Could you copy the data that follows exactly as written, but drop the pictures?

----------------

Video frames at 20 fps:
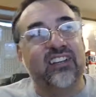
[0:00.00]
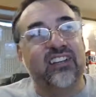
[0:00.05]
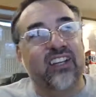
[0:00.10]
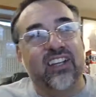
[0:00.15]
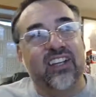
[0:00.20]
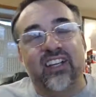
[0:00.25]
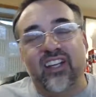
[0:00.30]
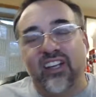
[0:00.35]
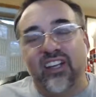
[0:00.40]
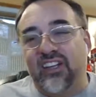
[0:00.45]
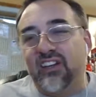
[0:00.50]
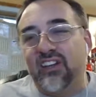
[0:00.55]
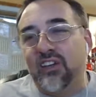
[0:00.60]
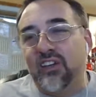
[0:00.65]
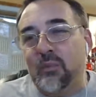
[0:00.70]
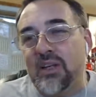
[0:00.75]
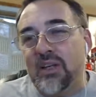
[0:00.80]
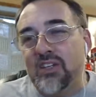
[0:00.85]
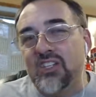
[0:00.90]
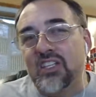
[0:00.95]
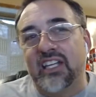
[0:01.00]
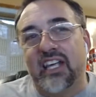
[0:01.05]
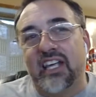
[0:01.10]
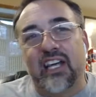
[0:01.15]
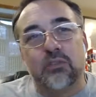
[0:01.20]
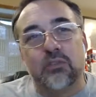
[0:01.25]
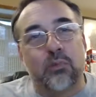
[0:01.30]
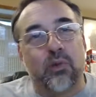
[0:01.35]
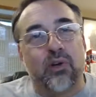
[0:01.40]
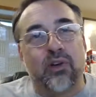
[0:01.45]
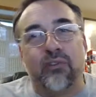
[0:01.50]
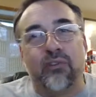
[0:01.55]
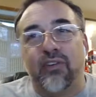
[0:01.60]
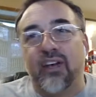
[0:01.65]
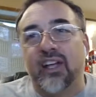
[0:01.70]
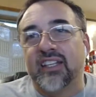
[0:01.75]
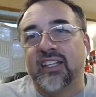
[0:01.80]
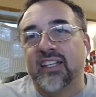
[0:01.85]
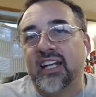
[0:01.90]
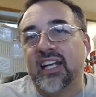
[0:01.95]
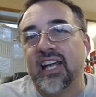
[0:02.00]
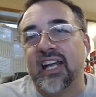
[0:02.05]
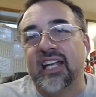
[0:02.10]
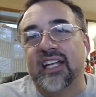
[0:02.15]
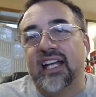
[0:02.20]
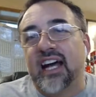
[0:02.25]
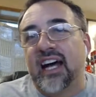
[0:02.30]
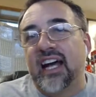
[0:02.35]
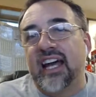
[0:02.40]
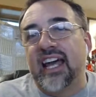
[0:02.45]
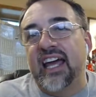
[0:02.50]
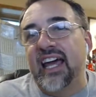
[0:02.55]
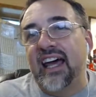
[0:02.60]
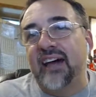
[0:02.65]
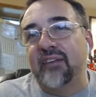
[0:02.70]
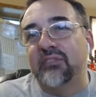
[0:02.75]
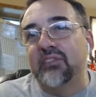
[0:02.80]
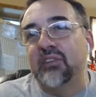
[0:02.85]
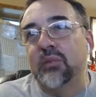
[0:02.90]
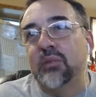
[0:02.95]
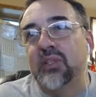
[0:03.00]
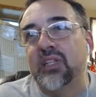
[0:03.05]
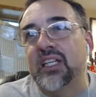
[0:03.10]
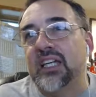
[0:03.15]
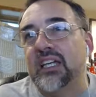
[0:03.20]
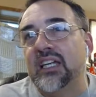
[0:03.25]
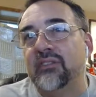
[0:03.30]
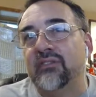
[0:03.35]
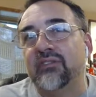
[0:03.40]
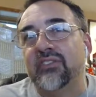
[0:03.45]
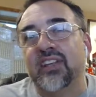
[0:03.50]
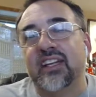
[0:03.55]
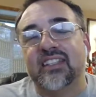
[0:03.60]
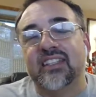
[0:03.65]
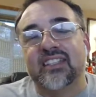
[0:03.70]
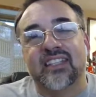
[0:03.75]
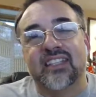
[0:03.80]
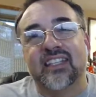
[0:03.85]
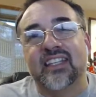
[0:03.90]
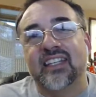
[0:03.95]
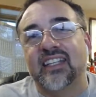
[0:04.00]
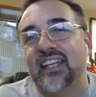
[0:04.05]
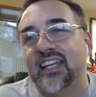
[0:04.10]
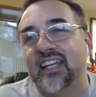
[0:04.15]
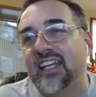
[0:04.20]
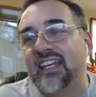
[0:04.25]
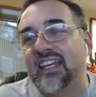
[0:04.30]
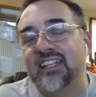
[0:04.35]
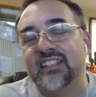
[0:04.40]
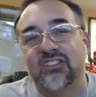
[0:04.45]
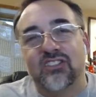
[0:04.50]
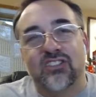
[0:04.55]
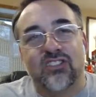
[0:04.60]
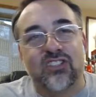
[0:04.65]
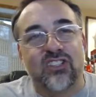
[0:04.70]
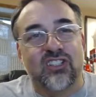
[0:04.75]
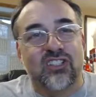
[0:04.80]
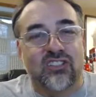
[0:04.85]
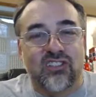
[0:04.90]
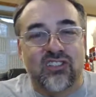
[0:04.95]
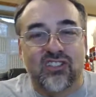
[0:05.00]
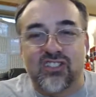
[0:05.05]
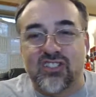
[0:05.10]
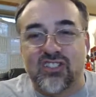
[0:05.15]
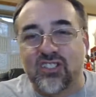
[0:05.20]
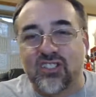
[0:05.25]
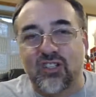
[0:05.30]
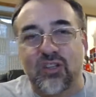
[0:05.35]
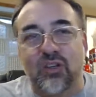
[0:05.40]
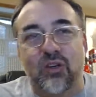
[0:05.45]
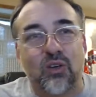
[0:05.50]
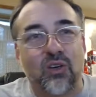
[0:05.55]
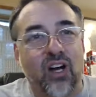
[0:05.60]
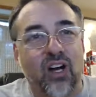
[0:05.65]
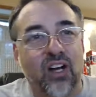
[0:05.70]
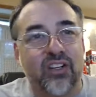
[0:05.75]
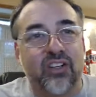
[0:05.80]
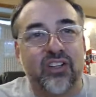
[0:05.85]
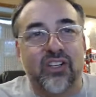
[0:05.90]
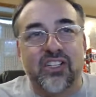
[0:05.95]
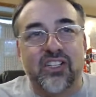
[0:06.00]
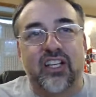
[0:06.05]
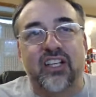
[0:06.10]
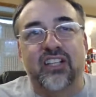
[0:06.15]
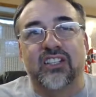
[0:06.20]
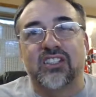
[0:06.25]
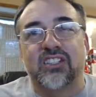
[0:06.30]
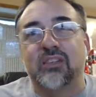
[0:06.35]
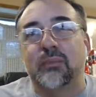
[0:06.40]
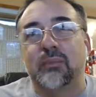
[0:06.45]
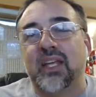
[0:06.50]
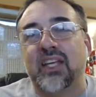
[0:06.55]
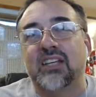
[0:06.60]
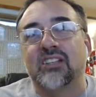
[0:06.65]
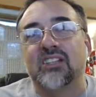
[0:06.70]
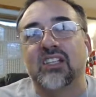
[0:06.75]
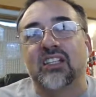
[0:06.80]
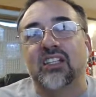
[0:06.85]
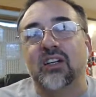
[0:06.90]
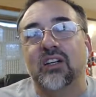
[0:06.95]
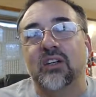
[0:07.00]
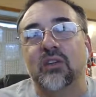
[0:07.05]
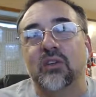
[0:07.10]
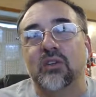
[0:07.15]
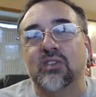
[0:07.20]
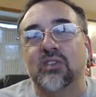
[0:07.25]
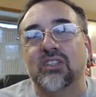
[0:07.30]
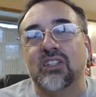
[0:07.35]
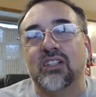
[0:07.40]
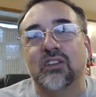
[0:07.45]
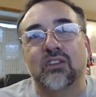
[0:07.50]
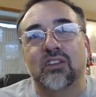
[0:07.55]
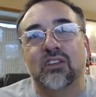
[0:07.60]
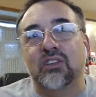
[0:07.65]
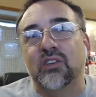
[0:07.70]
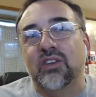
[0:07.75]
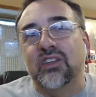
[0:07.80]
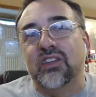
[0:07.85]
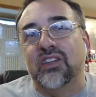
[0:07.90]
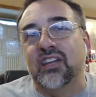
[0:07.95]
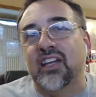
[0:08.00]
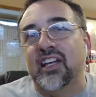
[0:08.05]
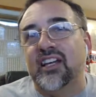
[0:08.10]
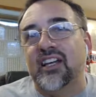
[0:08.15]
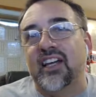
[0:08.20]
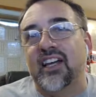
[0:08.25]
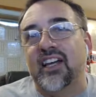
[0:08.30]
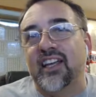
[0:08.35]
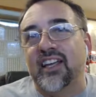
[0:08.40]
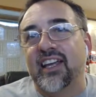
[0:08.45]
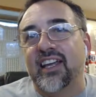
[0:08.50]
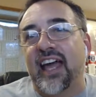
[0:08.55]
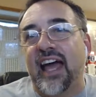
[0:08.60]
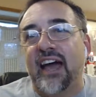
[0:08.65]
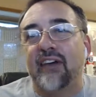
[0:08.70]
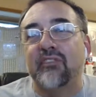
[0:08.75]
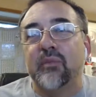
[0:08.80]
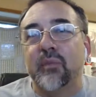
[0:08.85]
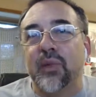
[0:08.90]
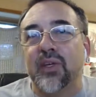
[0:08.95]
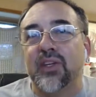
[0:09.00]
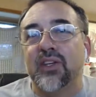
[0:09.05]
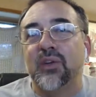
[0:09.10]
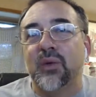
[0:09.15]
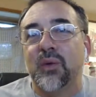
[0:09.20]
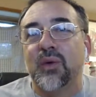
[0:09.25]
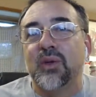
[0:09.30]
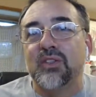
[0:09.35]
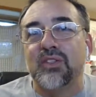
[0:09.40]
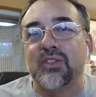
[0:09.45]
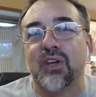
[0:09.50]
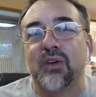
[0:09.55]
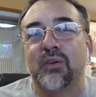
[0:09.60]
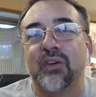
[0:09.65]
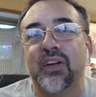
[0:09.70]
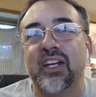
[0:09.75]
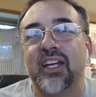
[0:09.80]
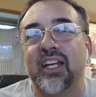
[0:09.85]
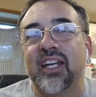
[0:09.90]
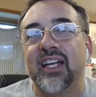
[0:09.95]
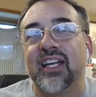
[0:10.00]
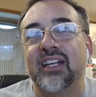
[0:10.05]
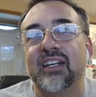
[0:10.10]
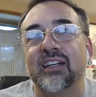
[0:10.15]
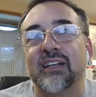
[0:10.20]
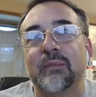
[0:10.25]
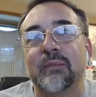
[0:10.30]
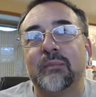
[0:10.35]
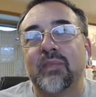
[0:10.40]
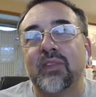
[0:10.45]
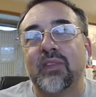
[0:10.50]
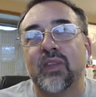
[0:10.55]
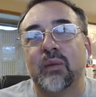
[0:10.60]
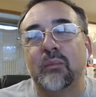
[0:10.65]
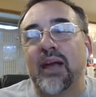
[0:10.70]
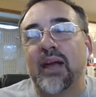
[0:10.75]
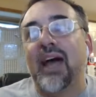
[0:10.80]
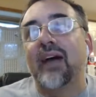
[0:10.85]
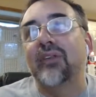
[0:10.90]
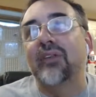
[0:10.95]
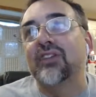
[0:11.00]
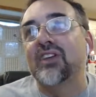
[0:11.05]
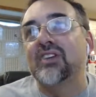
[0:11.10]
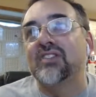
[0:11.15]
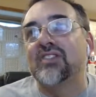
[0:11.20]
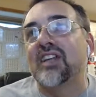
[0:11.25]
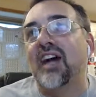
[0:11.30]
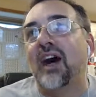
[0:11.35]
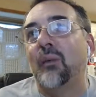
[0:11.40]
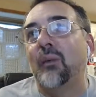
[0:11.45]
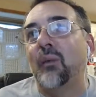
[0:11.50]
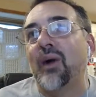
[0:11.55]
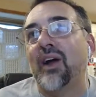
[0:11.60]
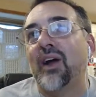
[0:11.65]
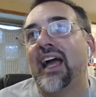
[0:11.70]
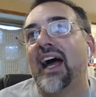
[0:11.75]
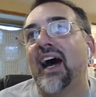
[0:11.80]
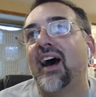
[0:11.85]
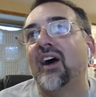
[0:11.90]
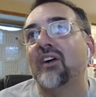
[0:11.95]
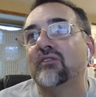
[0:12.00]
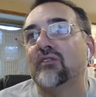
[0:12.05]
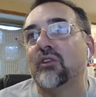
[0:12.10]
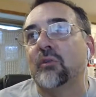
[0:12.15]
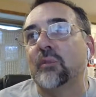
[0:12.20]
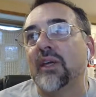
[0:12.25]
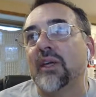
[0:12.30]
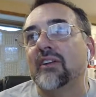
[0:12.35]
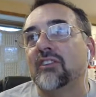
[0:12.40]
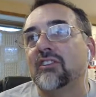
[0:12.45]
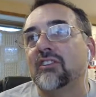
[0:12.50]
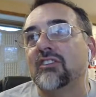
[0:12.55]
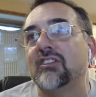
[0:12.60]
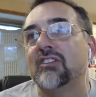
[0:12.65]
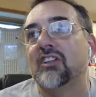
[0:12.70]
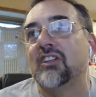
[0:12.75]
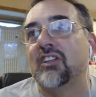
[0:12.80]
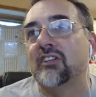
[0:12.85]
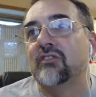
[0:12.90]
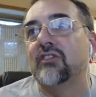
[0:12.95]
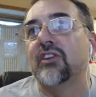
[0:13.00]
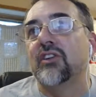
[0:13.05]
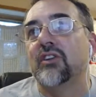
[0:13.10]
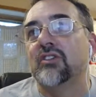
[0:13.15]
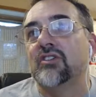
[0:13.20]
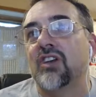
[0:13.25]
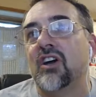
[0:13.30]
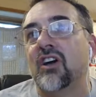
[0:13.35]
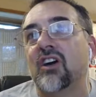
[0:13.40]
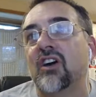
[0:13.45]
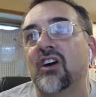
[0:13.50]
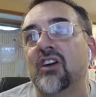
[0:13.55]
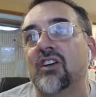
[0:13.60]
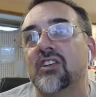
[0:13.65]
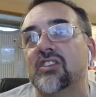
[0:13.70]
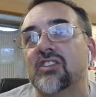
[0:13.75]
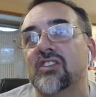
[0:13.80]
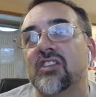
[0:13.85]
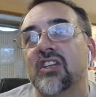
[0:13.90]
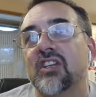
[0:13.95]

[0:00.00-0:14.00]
you know, you mentioned the Osborne effect, and I have to believe that he is just so underselling this, because he knows with that 500,000 orders already, the math does not work out for being able to deliver those cars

----------------

● REPLY TO THE EXERCISE:
Video frames at 20 fps:
[0:00.00]
[0:00.05]
[0:00.10]
[0:00.15]
[0:00.20]
[0:00.25]
[0:00.30]
[0:00.35]
[0:00.40]
[0:00.45]
[0:00.50]
[0:00.55]
[0:00.60]
[0:00.65]
[0:00.70]
[0:00.75]
[0:00.80]
[0:00.85]
[0:00.90]
[0:00.95]
[0:01.00]
[0:01.05]
[0:01.10]
[0:01.15]
[0:01.20]
[0:01.25]
[0:01.30]
[0:01.35]
[0:01.40]
[0:01.45]
[0:01.50]
[0:01.55]
[0:01.60]
[0:01.65]
[0:01.70]
[0:01.75]
[0:01.80]
[0:01.85]
[0:01.90]
[0:01.95]
[0:02.00]
[0:02.05]
[0:02.10]
[0:02.15]
[0:02.20]
[0:02.25]
[0:02.30]
[0:02.35]
[0:02.40]
[0:02.45]
[0:02.50]
[0:02.55]
[0:02.60]
[0:02.65]
[0:02.70]
[0:02.75]
[0:02.80]
[0:02.85]
[0:02.90]
[0:02.95]
[0:03.00]
[0:03.05]
[0:03.10]
[0:03.15]
[0:03.20]
[0:03.25]
[0:03.30]
[0:03.35]
[0:03.40]
[0:03.45]
[0:03.50]
[0:03.55]
[0:03.60]
[0:03.65]
[0:03.70]
[0:03.75]
[0:03.80]
[0:03.85]
[0:03.90]
[0:03.95]
[0:04.00]
[0:04.05]
[0:04.10]
[0:04.15]
[0:04.20]
[0:04.25]
[0:04.30]
[0:04.35]
[0:04.40]
[0:04.45]
[0:04.50]
[0:04.55]
[0:04.60]
[0:04.65]
[0:04.70]
[0:04.75]
[0:04.80]
[0:04.85]
[0:04.90]
[0:04.95]
[0:05.00]
[0:05.05]
[0:05.10]
[0:05.15]
[0:05.20]
[0:05.25]
[0:05.30]
[0:05.35]
[0:05.40]
[0:05.45]
[0:05.50]
[0:05.55]
[0:05.60]
[0:05.65]
[0:05.70]
[0:05.75]
[0:05.80]
[0:05.85]
[0:05.90]
[0:05.95]
[0:06.00]
[0:06.05]
[0:06.10]
[0:06.15]
[0:06.20]
[0:06.25]
[0:06.30]
[0:06.35]
[0:06.40]
[0:06.45]
[0:06.50]
[0:06.55]
[0:06.60]
[0:06.65]
[0:06.70]
[0:06.75]
[0:06.80]
[0:06.85]
[0:06.90]
[0:06.95]
[0:07.00]
[0:07.05]
[0:07.10]
[0:07.15]
[0:07.20]
[0:07.25]
[0:07.30]
[0:07.35]
[0:07.40]
[0:07.45]
[0:07.50]
[0:07.55]
[0:07.60]
[0:07.65]
[0:07.70]
[0:07.75]
[0:07.80]
[0:07.85]
[0:07.90]
[0:07.95]
[0:08.00]
[0:08.05]
[0:08.10]
[0:08.15]
[0:08.20]
[0:08.25]
[0:08.30]
[0:08.35]
[0:08.40]
[0:08.45]
[0:08.50]
[0:08.55]
[0:08.60]
[0:08.65]
[0:08.70]
[0:08.75]
[0:08.80]
[0:08.85]
[0:08.90]
[0:08.95]
[0:09.00]
[0:09.05]
[0:09.10]
[0:09.15]
[0:09.20]
[0:09.25]
[0:09.30]
[0:09.35]
[0:09.40]
[0:09.45]
[0:09.50]
[0:09.55]
[0:09.60]
[0:09.65]
[0:09.70]
[0:09.75]
[0:09.80]
[0:09.85]
[0:09.90]
[0:09.95]
[0:10.00]
[0:10.05]
[0:10.10]
[0:10.15]
[0:10.20]
[0:10.25]
[0:10.30]
[0:10.35]
[0:10.40]
[0:10.45]
[0:10.50]
[0:10.55]
[0:10.60]
[0:10.65]
[0:10.70]
[0:10.75]
[0:10.80]
[0:10.85]
[0:10.90]
[0:10.95]
[0:11.00]
[0:11.05]
[0:11.10]
[0:11.15]
[0:11.20]
[0:11.25]
[0:11.30]
[0:11.35]
[0:11.40]
[0:11.45]
[0:11.50]
[0:11.55]
[0:11.60]
[0:11.65]
[0:11.70]
[0:11.75]
[0:11.80]
[0:11.85]
[0:11.90]
[0:11.95]
[0:12.00]
[0:12.05]
[0:12.10]
[0:12.15]
[0:12.20]
[0:12.25]
[0:12.30]
[0:12.35]
[0:12.40]
[0:12.45]
[0:12.50]
[0:12.55]
[0:12.60]
[0:12.65]
[0:12.70]
[0:12.75]
[0:12.80]
[0:12.85]
[0:12.90]
[0:12.95]
[0:13.00]
[0:13.05]
[0:13.10]
[0:13.15]
[0:13.20]
[0:13.25]
[0:13.30]
[0:13.35]
[0:13.40]
[0:13.45]
[0:13.50]
[0:13.55]
[0:13.60]
[0:13.65]
[0:13.70]
[0:13.75]
[0:13.80]
[0:13.85]
[0:13.90]
[0:13.95]

[0:00.00-0:14.00]
you know, you mentioned the Osborne effect, and I have to believe that he is just so underselling this, because he knows with that 500,000 orders already, the math does not work out for being able to deliver those cars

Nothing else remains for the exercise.